Nov 21, 2025New Jerseyequal payeducation-based pay disparitiesNJLADDiane B. Allen Equal Pay Actdiscriminationprotected classworkplace equalitylegal assistancepay equity

Using Educational Requirements to Justify Pay Differences in NJ: When Does It Violate the Law?

Education-Based Pay Gaps

It is common to hear explanations like, “She makes more because she has a master’s degree,” or “We pay that team lead more because he has an MBA.” Sometimes, education really does explain a pay difference. But in New Jersey, employers cannot simply point to a diploma and end the conversation.

If “education” is being used as a blanket excuse, applied inconsistently, or not actually connected to the job, that pay difference may violate the law.

This article walks through how the state’s equal pay rules work, when education truly matters, where employers cross the line, and how an equal pay act lawyer in New Jersey can help when education-based pay disparities are being used to hide discrimination.
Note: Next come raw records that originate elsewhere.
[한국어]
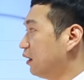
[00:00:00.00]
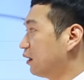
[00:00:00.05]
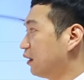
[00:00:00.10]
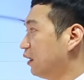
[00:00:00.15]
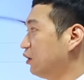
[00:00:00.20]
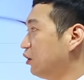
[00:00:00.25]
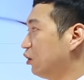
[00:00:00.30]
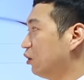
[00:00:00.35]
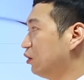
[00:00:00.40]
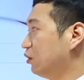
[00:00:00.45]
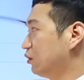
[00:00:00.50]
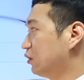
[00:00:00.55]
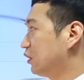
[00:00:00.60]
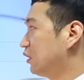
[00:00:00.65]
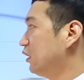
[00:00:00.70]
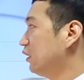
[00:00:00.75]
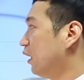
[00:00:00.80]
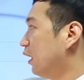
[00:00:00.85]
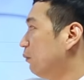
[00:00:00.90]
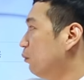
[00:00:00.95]
그래서
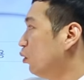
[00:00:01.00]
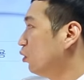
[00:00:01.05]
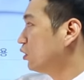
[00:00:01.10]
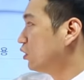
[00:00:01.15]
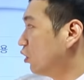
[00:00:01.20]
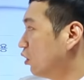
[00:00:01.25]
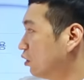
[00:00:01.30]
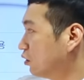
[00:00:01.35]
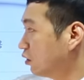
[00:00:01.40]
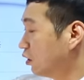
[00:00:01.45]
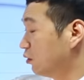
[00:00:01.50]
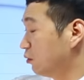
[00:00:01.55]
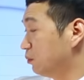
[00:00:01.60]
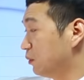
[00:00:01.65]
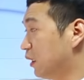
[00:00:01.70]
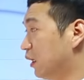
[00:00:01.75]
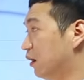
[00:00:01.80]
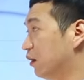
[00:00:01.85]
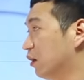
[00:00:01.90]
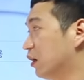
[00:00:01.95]
큰 항목을 적은
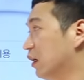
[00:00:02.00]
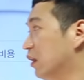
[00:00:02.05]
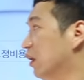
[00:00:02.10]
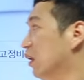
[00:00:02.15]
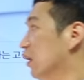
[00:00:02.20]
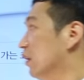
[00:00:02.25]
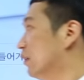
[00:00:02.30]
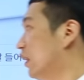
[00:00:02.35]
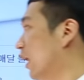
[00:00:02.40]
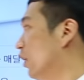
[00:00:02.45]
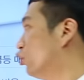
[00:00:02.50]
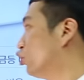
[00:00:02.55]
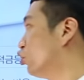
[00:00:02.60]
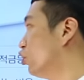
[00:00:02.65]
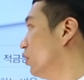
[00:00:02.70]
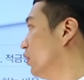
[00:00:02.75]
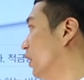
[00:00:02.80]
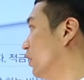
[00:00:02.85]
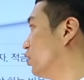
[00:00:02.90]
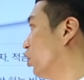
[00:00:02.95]
겁니다. 그러니까
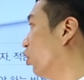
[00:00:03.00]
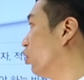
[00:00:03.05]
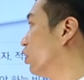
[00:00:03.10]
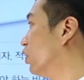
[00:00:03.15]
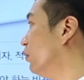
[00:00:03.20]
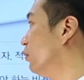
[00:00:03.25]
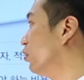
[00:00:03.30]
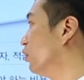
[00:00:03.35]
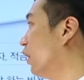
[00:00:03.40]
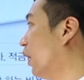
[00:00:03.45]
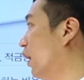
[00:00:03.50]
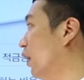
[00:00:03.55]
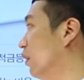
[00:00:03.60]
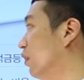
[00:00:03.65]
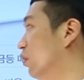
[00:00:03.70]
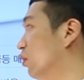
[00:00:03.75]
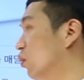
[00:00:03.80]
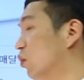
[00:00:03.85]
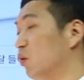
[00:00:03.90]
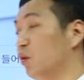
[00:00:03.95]
대출이나 적금으로
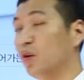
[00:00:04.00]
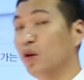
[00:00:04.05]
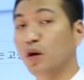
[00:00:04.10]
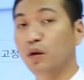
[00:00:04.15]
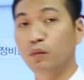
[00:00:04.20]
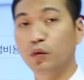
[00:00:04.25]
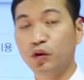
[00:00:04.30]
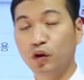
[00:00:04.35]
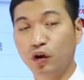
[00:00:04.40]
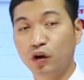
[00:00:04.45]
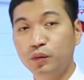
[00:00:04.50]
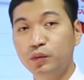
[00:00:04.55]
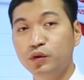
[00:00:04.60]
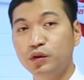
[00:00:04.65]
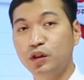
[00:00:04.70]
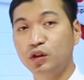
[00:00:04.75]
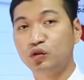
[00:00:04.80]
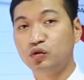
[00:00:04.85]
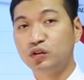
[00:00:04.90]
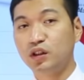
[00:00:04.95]
나가는 돈. 뭐
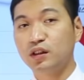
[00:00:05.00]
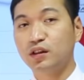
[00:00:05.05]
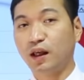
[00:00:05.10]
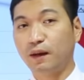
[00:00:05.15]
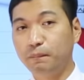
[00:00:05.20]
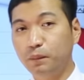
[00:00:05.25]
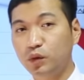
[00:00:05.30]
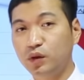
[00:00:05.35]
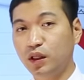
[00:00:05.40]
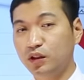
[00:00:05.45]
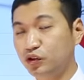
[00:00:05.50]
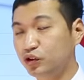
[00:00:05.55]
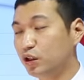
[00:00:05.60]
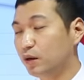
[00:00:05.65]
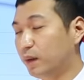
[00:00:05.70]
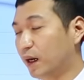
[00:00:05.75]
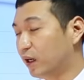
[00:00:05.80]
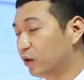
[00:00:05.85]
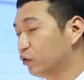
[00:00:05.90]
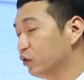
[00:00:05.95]
여러분들이
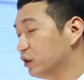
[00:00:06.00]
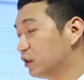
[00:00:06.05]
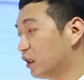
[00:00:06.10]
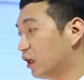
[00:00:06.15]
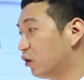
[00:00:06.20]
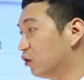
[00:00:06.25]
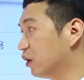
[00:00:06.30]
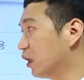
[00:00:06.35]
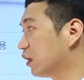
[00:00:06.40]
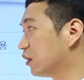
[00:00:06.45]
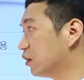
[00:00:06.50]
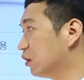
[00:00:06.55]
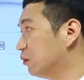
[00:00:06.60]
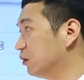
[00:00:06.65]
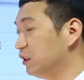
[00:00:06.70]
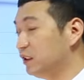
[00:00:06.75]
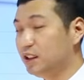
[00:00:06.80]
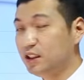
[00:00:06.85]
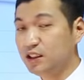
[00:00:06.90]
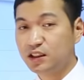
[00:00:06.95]
주택담보대출을 받고 있다거나
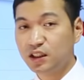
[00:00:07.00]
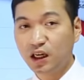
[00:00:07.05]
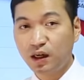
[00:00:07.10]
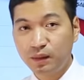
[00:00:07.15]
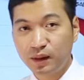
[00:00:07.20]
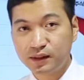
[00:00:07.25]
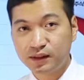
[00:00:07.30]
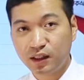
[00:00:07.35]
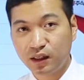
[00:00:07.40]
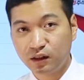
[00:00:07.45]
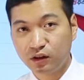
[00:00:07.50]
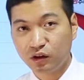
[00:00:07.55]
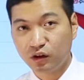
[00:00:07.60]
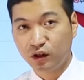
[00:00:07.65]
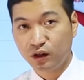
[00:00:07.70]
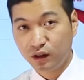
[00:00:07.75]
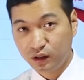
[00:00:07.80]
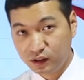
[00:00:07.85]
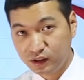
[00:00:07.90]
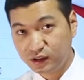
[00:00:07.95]
그러면 이자가 발생한
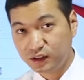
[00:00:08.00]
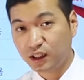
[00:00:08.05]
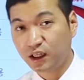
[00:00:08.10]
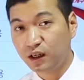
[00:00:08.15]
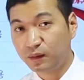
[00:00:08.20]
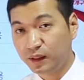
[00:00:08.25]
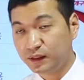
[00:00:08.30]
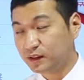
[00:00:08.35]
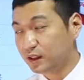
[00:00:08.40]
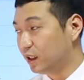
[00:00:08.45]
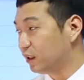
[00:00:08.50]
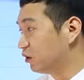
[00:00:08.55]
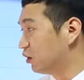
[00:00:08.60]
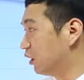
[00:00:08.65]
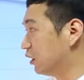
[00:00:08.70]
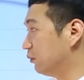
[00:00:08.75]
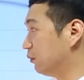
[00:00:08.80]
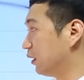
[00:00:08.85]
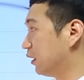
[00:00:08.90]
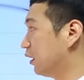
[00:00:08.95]
거, 이자가 발생할 거
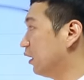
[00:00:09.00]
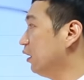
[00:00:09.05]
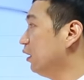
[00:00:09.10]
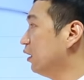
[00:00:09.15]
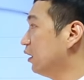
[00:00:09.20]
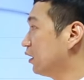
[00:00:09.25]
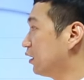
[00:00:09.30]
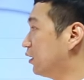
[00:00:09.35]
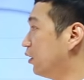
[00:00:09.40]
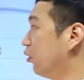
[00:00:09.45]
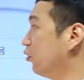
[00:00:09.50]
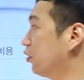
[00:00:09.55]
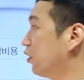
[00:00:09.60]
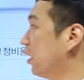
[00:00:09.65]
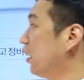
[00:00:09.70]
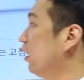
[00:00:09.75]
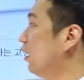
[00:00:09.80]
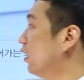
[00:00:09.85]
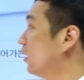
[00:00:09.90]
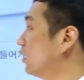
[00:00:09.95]
아닙니까?
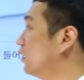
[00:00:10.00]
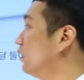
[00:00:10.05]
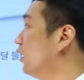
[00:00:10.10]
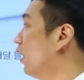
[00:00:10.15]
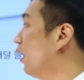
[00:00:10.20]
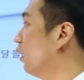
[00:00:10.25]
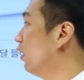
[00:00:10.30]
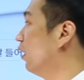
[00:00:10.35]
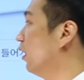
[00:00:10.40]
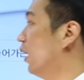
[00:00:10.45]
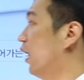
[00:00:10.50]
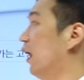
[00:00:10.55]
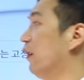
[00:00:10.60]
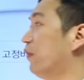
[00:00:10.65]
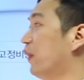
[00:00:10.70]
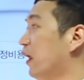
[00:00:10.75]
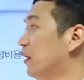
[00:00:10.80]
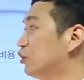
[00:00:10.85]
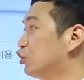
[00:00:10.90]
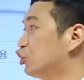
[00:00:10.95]
그런데 그냥 아
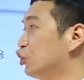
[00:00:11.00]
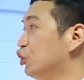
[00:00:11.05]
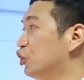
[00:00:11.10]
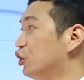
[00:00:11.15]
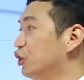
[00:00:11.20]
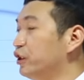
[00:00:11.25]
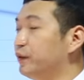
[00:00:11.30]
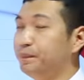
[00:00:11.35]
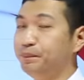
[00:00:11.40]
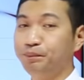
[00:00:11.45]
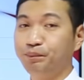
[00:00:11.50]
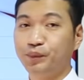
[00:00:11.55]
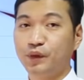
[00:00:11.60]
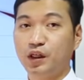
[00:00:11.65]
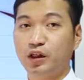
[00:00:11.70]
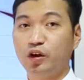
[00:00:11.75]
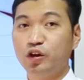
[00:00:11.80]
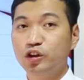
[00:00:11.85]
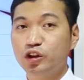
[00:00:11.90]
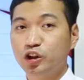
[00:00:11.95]
대출금
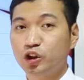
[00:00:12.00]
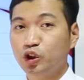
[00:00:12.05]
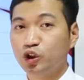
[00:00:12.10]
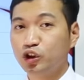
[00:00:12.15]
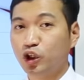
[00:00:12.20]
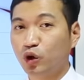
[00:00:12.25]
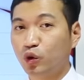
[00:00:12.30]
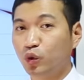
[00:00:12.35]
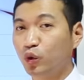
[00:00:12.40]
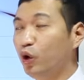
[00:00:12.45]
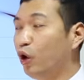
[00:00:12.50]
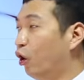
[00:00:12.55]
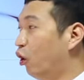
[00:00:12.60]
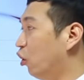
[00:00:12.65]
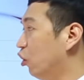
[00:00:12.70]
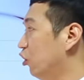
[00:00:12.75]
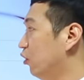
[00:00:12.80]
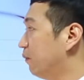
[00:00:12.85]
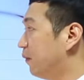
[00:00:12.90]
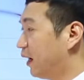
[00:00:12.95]
그런 식으로 적고
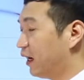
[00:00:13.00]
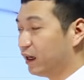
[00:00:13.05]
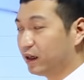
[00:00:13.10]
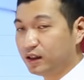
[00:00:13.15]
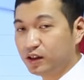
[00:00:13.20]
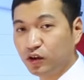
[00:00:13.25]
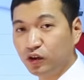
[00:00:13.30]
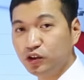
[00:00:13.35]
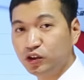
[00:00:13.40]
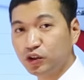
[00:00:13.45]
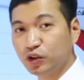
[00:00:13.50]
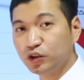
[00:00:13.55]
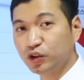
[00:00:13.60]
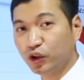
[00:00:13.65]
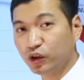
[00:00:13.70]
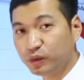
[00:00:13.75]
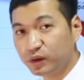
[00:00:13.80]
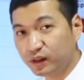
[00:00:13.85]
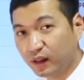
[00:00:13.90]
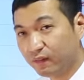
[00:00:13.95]
얼마 그런 식으로
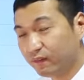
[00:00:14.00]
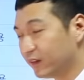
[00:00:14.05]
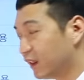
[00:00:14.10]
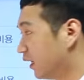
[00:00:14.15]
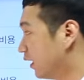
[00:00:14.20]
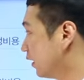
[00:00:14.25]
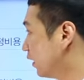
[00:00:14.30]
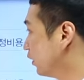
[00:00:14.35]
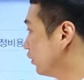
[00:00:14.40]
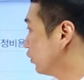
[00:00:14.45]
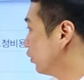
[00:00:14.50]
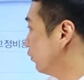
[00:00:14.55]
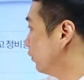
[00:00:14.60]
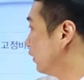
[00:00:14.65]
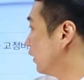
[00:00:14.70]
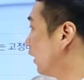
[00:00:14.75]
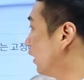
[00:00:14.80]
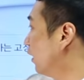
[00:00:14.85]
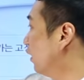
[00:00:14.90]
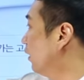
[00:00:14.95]
적으면 된다라는
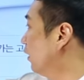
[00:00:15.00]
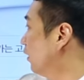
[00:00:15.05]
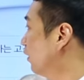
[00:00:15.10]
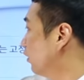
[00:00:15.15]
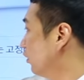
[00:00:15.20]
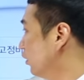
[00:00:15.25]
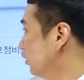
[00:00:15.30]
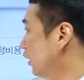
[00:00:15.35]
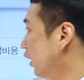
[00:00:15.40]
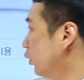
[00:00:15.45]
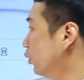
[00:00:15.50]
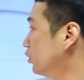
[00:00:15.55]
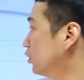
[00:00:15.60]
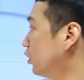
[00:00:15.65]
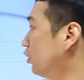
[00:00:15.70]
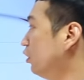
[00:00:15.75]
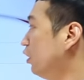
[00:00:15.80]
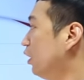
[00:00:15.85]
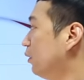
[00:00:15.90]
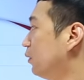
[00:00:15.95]
겁니다. 여기
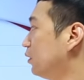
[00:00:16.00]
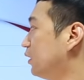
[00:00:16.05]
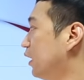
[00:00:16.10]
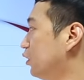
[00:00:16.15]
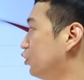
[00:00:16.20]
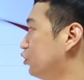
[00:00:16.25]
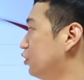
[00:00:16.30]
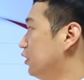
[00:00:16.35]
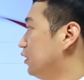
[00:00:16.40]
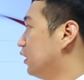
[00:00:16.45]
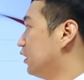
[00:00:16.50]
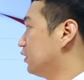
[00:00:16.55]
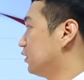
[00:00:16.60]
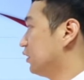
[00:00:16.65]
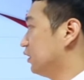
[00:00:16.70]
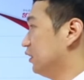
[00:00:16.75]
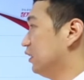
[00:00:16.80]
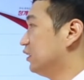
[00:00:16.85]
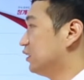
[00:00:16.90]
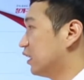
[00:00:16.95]
나오죠? 뭐 대출이라
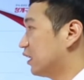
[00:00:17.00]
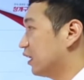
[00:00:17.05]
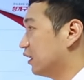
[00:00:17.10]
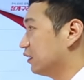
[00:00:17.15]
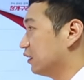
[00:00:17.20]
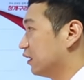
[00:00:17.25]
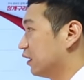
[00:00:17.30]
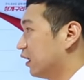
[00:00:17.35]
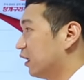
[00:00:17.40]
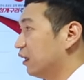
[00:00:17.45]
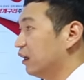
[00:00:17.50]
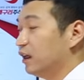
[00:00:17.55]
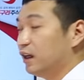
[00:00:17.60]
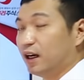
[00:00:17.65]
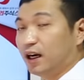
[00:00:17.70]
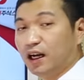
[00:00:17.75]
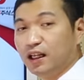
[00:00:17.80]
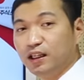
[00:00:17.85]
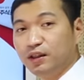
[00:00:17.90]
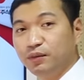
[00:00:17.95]
이자라든가
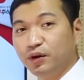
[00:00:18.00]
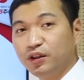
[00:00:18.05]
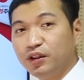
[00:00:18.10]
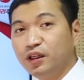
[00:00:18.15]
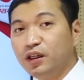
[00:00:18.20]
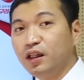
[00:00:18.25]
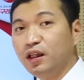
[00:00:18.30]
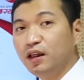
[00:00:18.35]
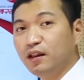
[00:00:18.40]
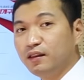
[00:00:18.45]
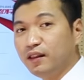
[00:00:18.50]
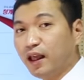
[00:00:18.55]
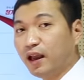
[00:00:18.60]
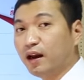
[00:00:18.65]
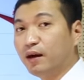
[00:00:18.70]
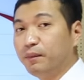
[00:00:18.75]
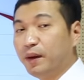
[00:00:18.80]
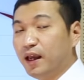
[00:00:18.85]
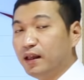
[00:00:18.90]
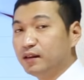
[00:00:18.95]
아니면은
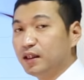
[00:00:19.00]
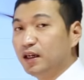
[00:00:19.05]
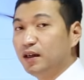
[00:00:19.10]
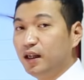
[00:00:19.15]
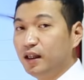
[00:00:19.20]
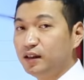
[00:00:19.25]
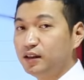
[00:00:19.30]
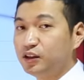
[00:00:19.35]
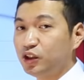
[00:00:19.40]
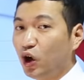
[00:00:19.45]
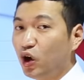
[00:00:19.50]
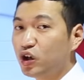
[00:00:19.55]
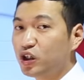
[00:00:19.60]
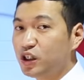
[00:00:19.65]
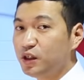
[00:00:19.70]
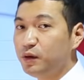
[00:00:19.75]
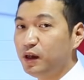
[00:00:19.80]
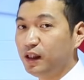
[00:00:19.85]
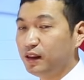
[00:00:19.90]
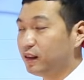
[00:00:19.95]
내가 매달 내는
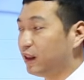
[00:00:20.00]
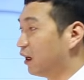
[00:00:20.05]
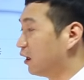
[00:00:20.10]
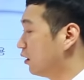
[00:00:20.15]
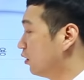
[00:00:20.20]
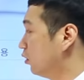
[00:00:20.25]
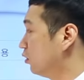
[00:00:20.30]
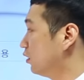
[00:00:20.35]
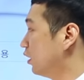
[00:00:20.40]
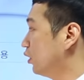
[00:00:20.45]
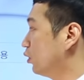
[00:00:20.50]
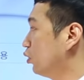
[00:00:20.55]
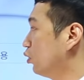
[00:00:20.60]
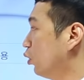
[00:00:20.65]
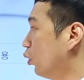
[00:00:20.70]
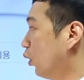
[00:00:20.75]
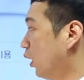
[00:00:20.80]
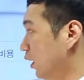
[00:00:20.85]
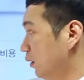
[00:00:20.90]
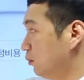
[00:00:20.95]
적금이 있다 그럴 때도
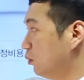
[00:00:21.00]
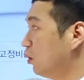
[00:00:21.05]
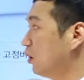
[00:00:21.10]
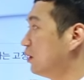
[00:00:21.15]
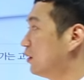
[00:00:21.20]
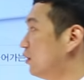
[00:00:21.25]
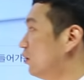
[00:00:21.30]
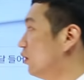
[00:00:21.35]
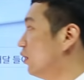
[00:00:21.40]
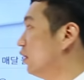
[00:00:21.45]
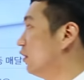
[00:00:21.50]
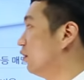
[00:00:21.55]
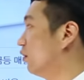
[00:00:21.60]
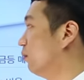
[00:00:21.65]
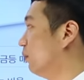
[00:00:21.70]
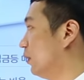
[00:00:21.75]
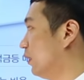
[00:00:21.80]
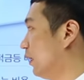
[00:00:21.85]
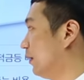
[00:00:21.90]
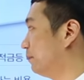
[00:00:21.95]
요 항목에 들어가는
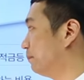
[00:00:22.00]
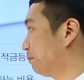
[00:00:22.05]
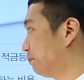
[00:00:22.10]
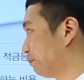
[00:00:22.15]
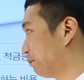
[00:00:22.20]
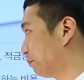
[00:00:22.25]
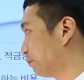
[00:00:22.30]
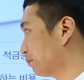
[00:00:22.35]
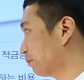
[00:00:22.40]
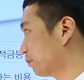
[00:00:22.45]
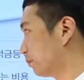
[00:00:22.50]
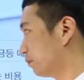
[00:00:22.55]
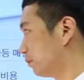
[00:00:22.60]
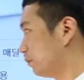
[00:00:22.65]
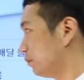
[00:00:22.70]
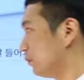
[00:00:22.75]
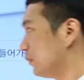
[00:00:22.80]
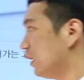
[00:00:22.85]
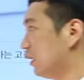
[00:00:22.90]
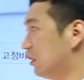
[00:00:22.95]
겁니다.
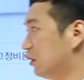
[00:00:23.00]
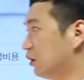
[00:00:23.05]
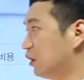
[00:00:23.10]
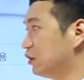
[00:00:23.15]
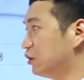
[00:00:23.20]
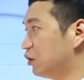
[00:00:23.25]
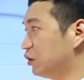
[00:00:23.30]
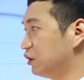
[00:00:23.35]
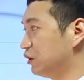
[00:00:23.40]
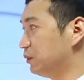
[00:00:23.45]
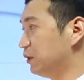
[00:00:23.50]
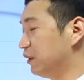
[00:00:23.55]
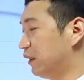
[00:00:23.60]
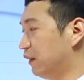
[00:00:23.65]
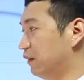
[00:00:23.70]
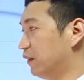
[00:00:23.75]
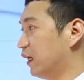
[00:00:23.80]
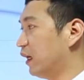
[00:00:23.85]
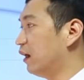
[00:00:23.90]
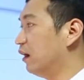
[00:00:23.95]
그렇게 적으시면
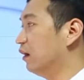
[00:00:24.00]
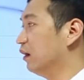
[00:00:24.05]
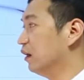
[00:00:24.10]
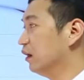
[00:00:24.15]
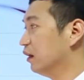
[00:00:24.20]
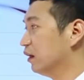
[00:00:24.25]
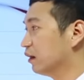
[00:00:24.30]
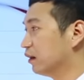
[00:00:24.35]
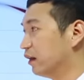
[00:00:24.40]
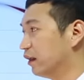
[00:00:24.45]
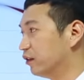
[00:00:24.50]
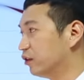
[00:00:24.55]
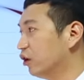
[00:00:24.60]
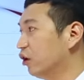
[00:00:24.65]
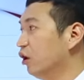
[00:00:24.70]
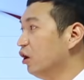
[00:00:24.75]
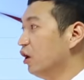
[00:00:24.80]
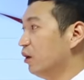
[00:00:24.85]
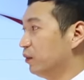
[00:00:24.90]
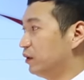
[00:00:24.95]
된다.
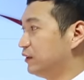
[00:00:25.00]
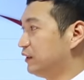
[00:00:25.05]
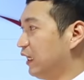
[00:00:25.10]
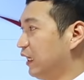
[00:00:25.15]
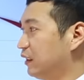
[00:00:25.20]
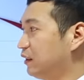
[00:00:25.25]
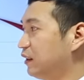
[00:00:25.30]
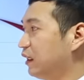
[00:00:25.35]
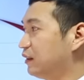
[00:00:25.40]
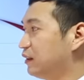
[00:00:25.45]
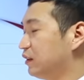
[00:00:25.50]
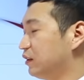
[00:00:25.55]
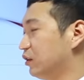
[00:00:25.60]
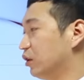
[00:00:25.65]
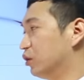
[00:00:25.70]
그래서 뭐 세금 같은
How New Jersey Treats Education-Based Disparities In Pay

In 2023, full-time working women earned a median of $1,005 per week compared with $1,202 for men — roughly 83.6% of men’s weekly earnings. That stubborn national gap helps explain why the state has gone further than federal law in tackling unfair pay practices.

Under New Jersey’s Law Against Discrimination (NJLAD), strengthened by the Diane B. Allen Equal Pay Act employers face limitations on how and when they may justify pay differences, including unequal bonuses and education-based pay disparities in New Jersey.

The local Equal Pay Act makes it unlawful for an employer to pay an employee who is a member of a protected class less than employees outside that class “for substantially similar work, when viewed as a composite of skill, effort and responsibility.” The standard is intentionally broad to prevent employers from hiding pay gaps behind title changes or using biased bonus ratings to reduce compensation.

The law protects a wide range of characteristics — including race, sex, pregnancy, gender identity, age, disability, and national origin — and it applies whenever two employees perform similar work, even if their titles or day-to-day tasks are not perfectly identical. 

Pay is defined broadly under New Jersey law, covering base wages, overtime, bonuses, commissions, and many types of benefits, which means employers cannot justify disparities in any of these areas through common excuses to explain unequal pay such as vague claims about performance that lack documentation.

In that framework, education comes in not as a free-floating credential but as one factor in the “skill” required for the job: the employers cannot stretch that factor beyond what the law allows. If you believe education is being used as a pretext for bias, speaking with an equal pay act attorney in New Jersey can help you understand your rights and if the disparity violates state law.

“The decision to speak up is powerful. But knowing what happens after — and how to protect yourself — is just as critical.”

— Olivia Rhye

How Education Fits Into “Substantially Similar Work” Under NJ Laws

Under DCR’s guidance, “skill” includes the experience, ability, education, and training required to perform the job duties, not the degrees an employee happens to have. If a master’s degree or specific professional credential is not actually necessary to perform the work, it should not be treated as a meaningful difference in skill.

In practical terms:

  • Two employees may be performing substantially similar work even if one has a graduate degree and the other does not, if the job itself does not truly require advanced education.
  • An employer cannot defeat a pay-equity comparison simply by pointing to a resume line that has nothing to do with the duties of the job.

This same reasoning applies when employers try to justify biased merit increases by pointing to education that does not actually matter for performing the role. When an employer says, “We pay them more because of education,” is that education a job-related requirement for the position, or is it a convenient after-the-fact justification?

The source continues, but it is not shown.